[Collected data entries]
....
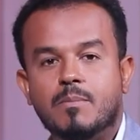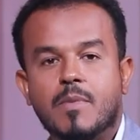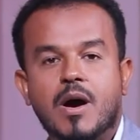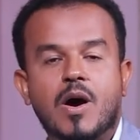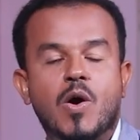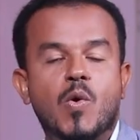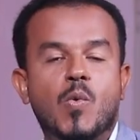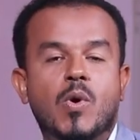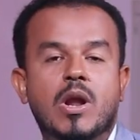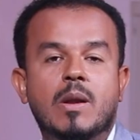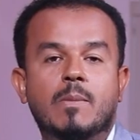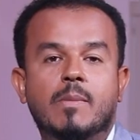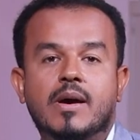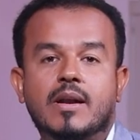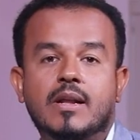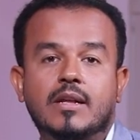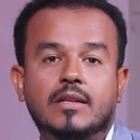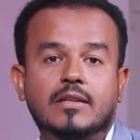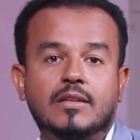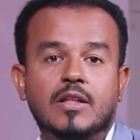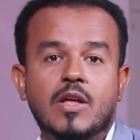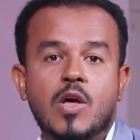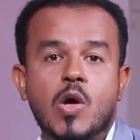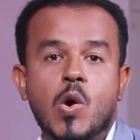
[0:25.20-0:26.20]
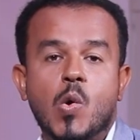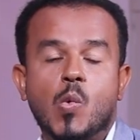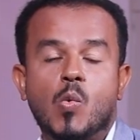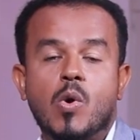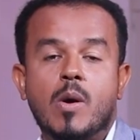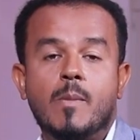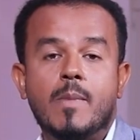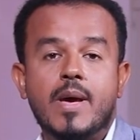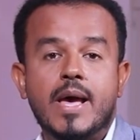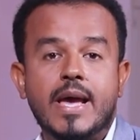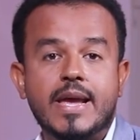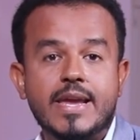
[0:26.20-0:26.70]
ما هو المرض
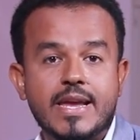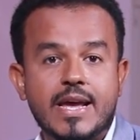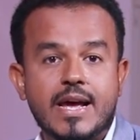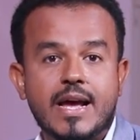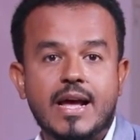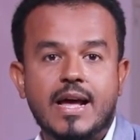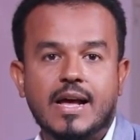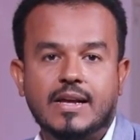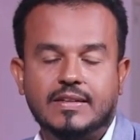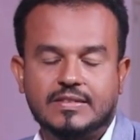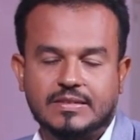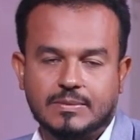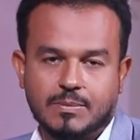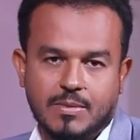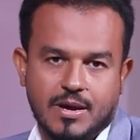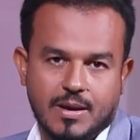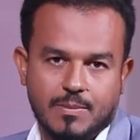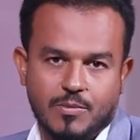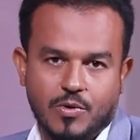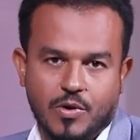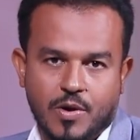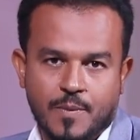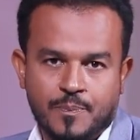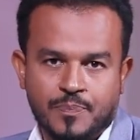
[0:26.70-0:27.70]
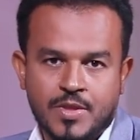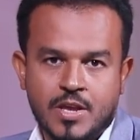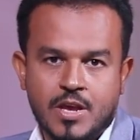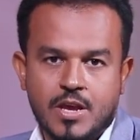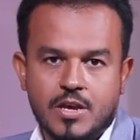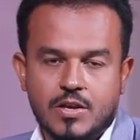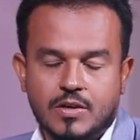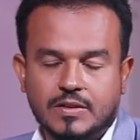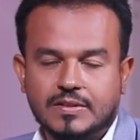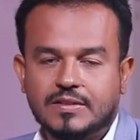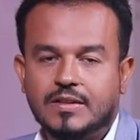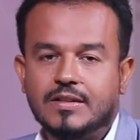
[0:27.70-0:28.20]
وما هي أسبابه
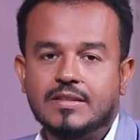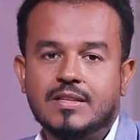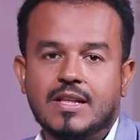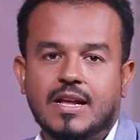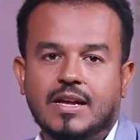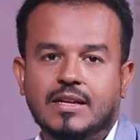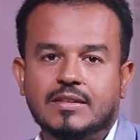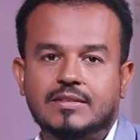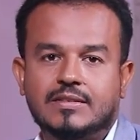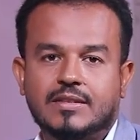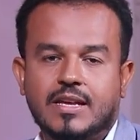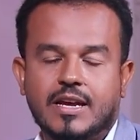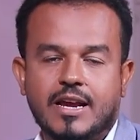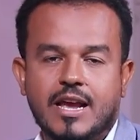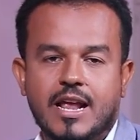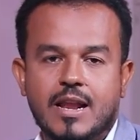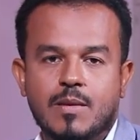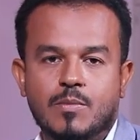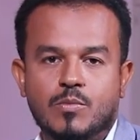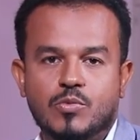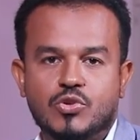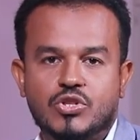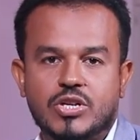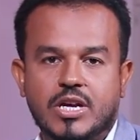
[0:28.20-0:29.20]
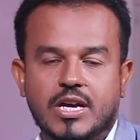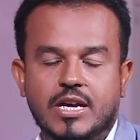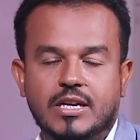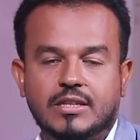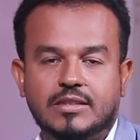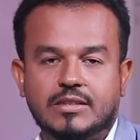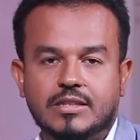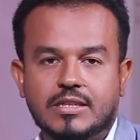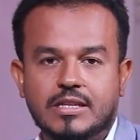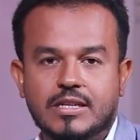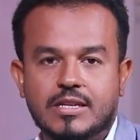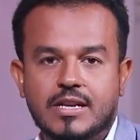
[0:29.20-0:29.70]
يسعدنا أعزائي
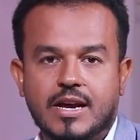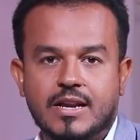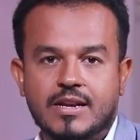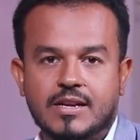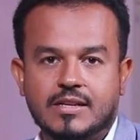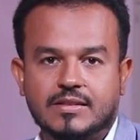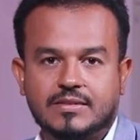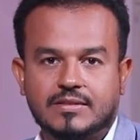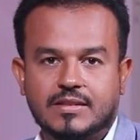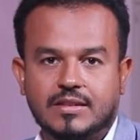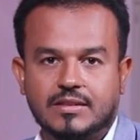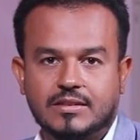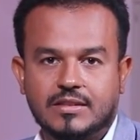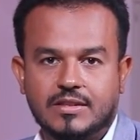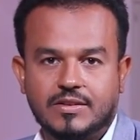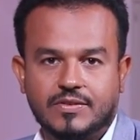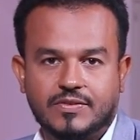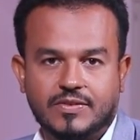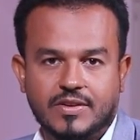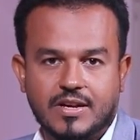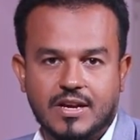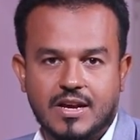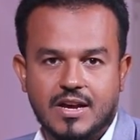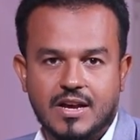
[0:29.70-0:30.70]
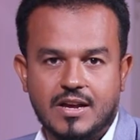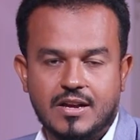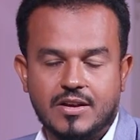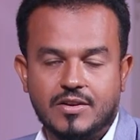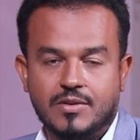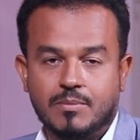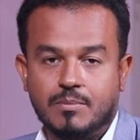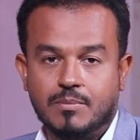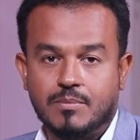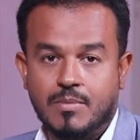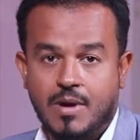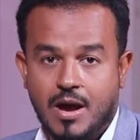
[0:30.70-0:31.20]
المشاهدين أن نستضيف
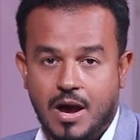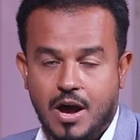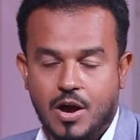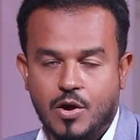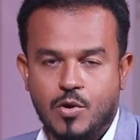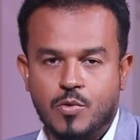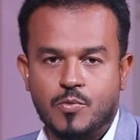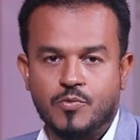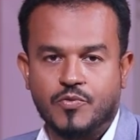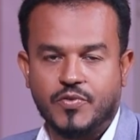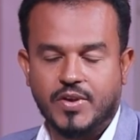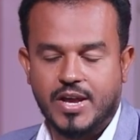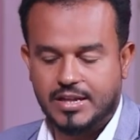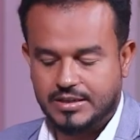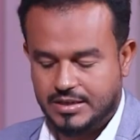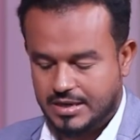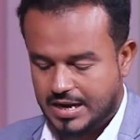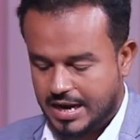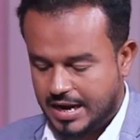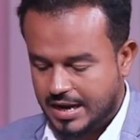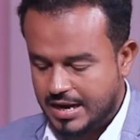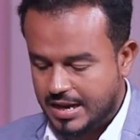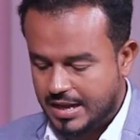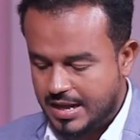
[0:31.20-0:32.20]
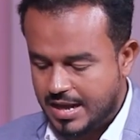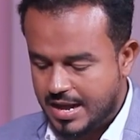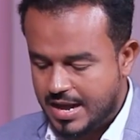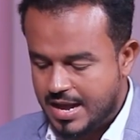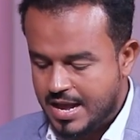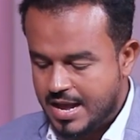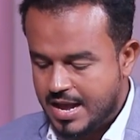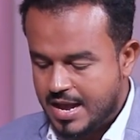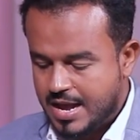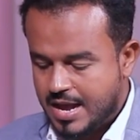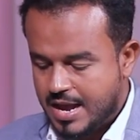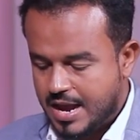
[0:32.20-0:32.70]
معكم في هذه الحلقة
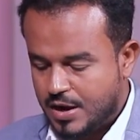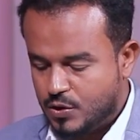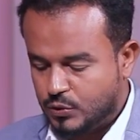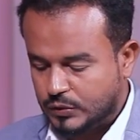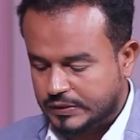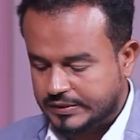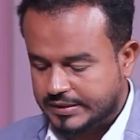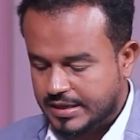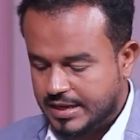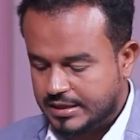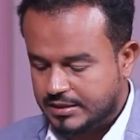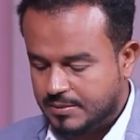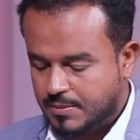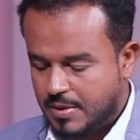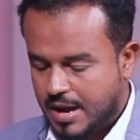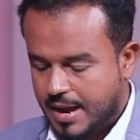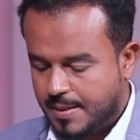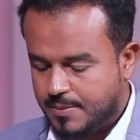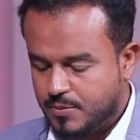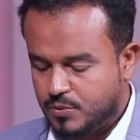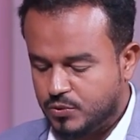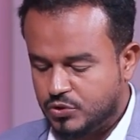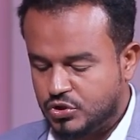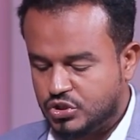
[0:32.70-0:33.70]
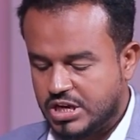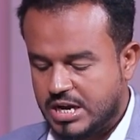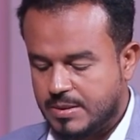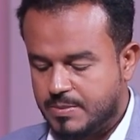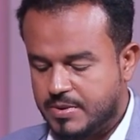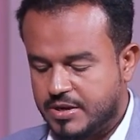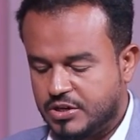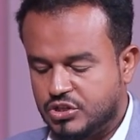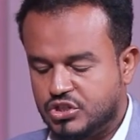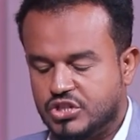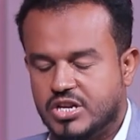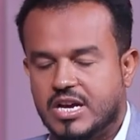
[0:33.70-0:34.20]
الأستاذ محمود
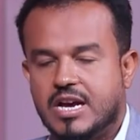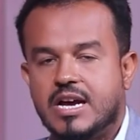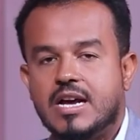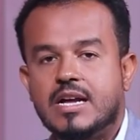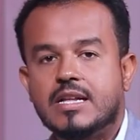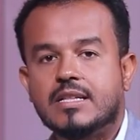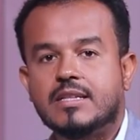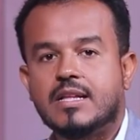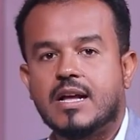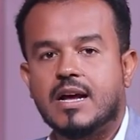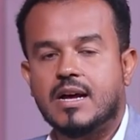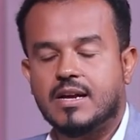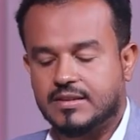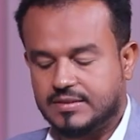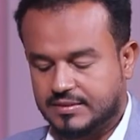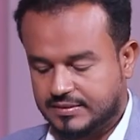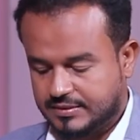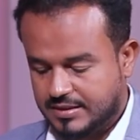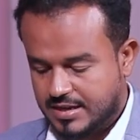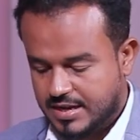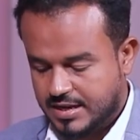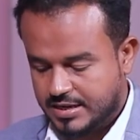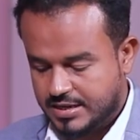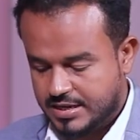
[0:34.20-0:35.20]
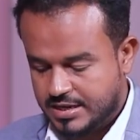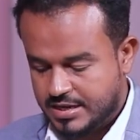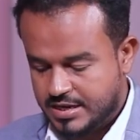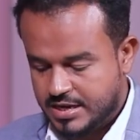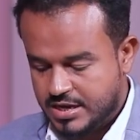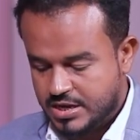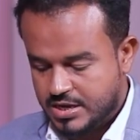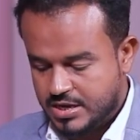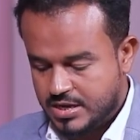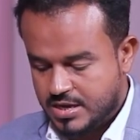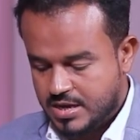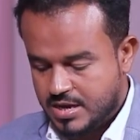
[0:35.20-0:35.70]
جابر جاد
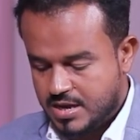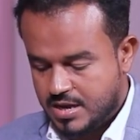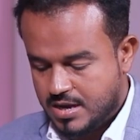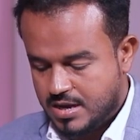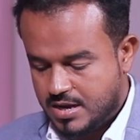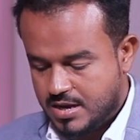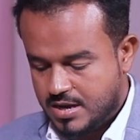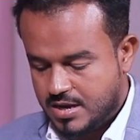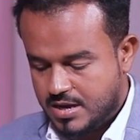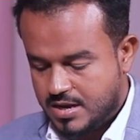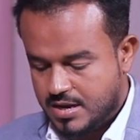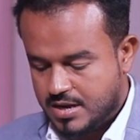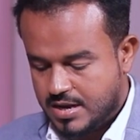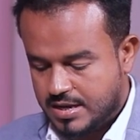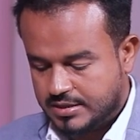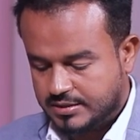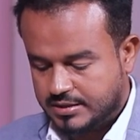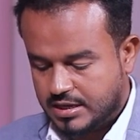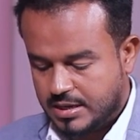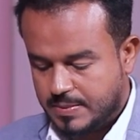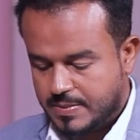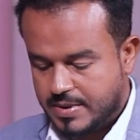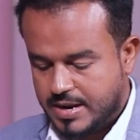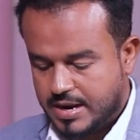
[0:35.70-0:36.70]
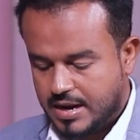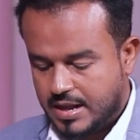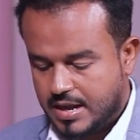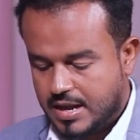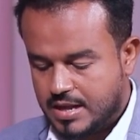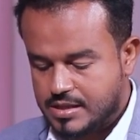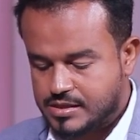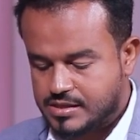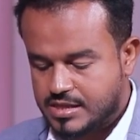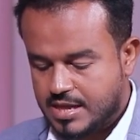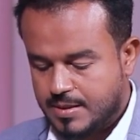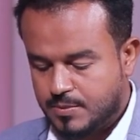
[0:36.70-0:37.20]
أخصائي آه، التربية
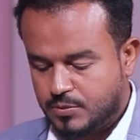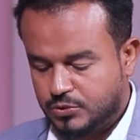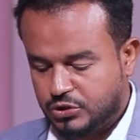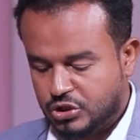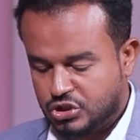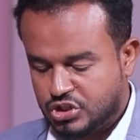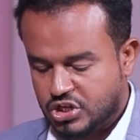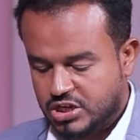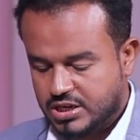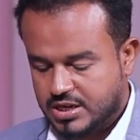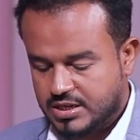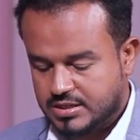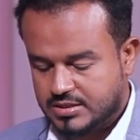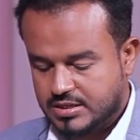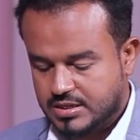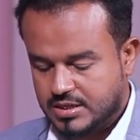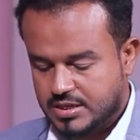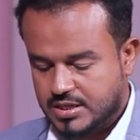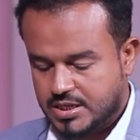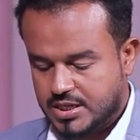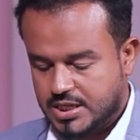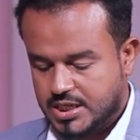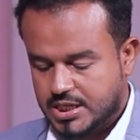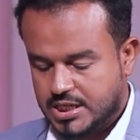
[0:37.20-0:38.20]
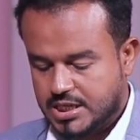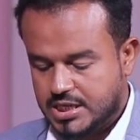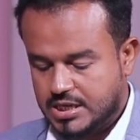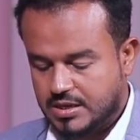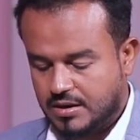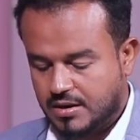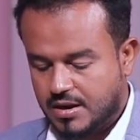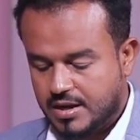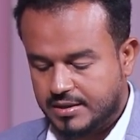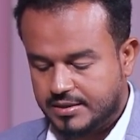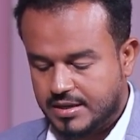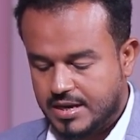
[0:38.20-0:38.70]
الخاصة مدير شركة آه،
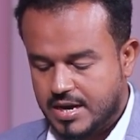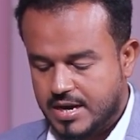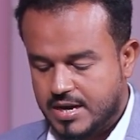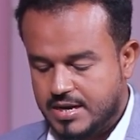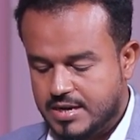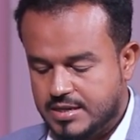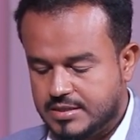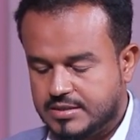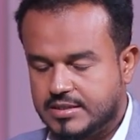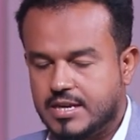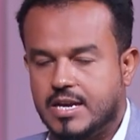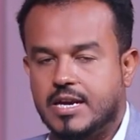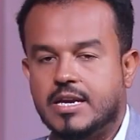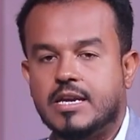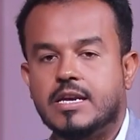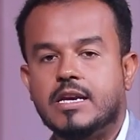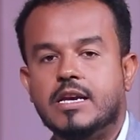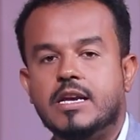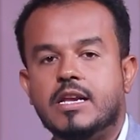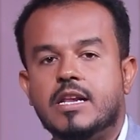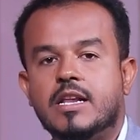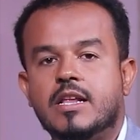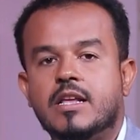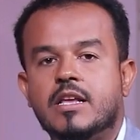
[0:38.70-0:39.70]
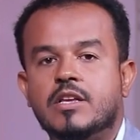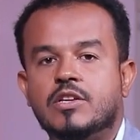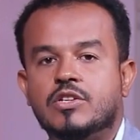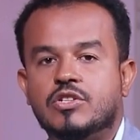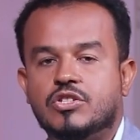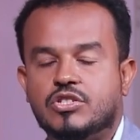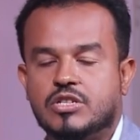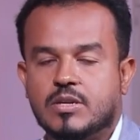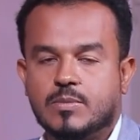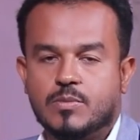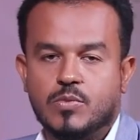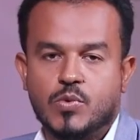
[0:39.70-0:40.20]
إرادة للتأهيل
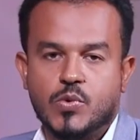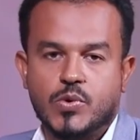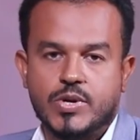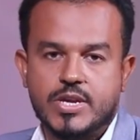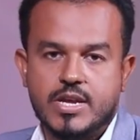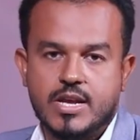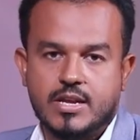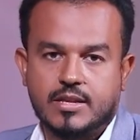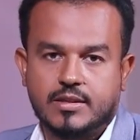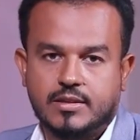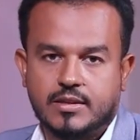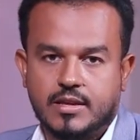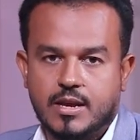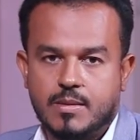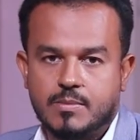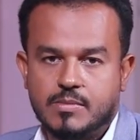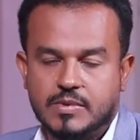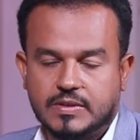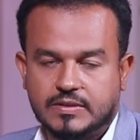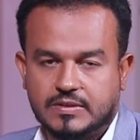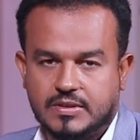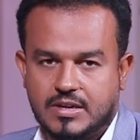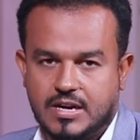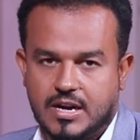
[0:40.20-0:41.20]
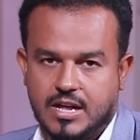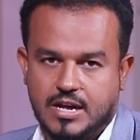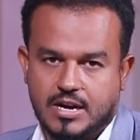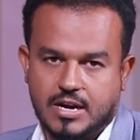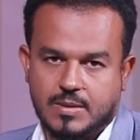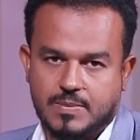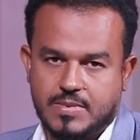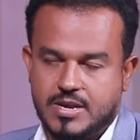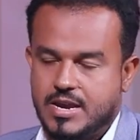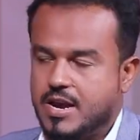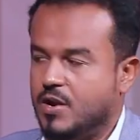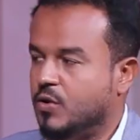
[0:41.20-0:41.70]
جمهورية مصر
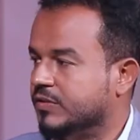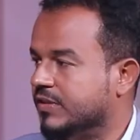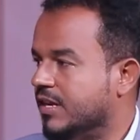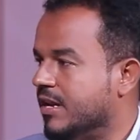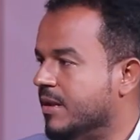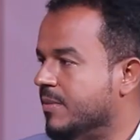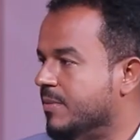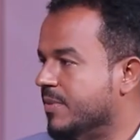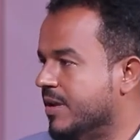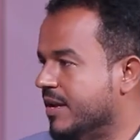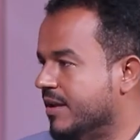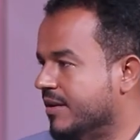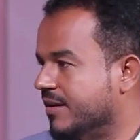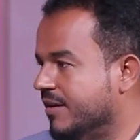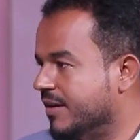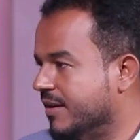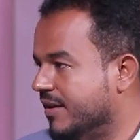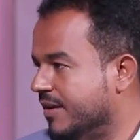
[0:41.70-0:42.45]
العربية أهلا وسهلا بك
....
- WORK TO BE COMPLETED: Repeat word for word the lines beginning at the one with "[0:32.20-0:32.70]" and ending at the final line of the records above, both included, and no others. Leave the pictures out.

- EXERCISE OUTPUT:
[0:32.20-0:32.70]
معكم في هذه الحلقة
[0:32.70-0:33.70]
[0:33.70-0:34.20]
الأستاذ محمود
[0:34.20-0:35.20]
[0:35.20-0:35.70]
جابر جاد
[0:35.70-0:36.70]
[0:36.70-0:37.20]
أخصائي آه، التربية
[0:37.20-0:38.20]
[0:38.20-0:38.70]
الخاصة مدير شركة آه،
[0:38.70-0:39.70]
[0:39.70-0:40.20]
إرادة للتأهيل
[0:40.20-0:41.20]
[0:41.20-0:41.70]
جمهورية مصر
[0:41.70-0:42.45]
العربية أهلا وسهلا بك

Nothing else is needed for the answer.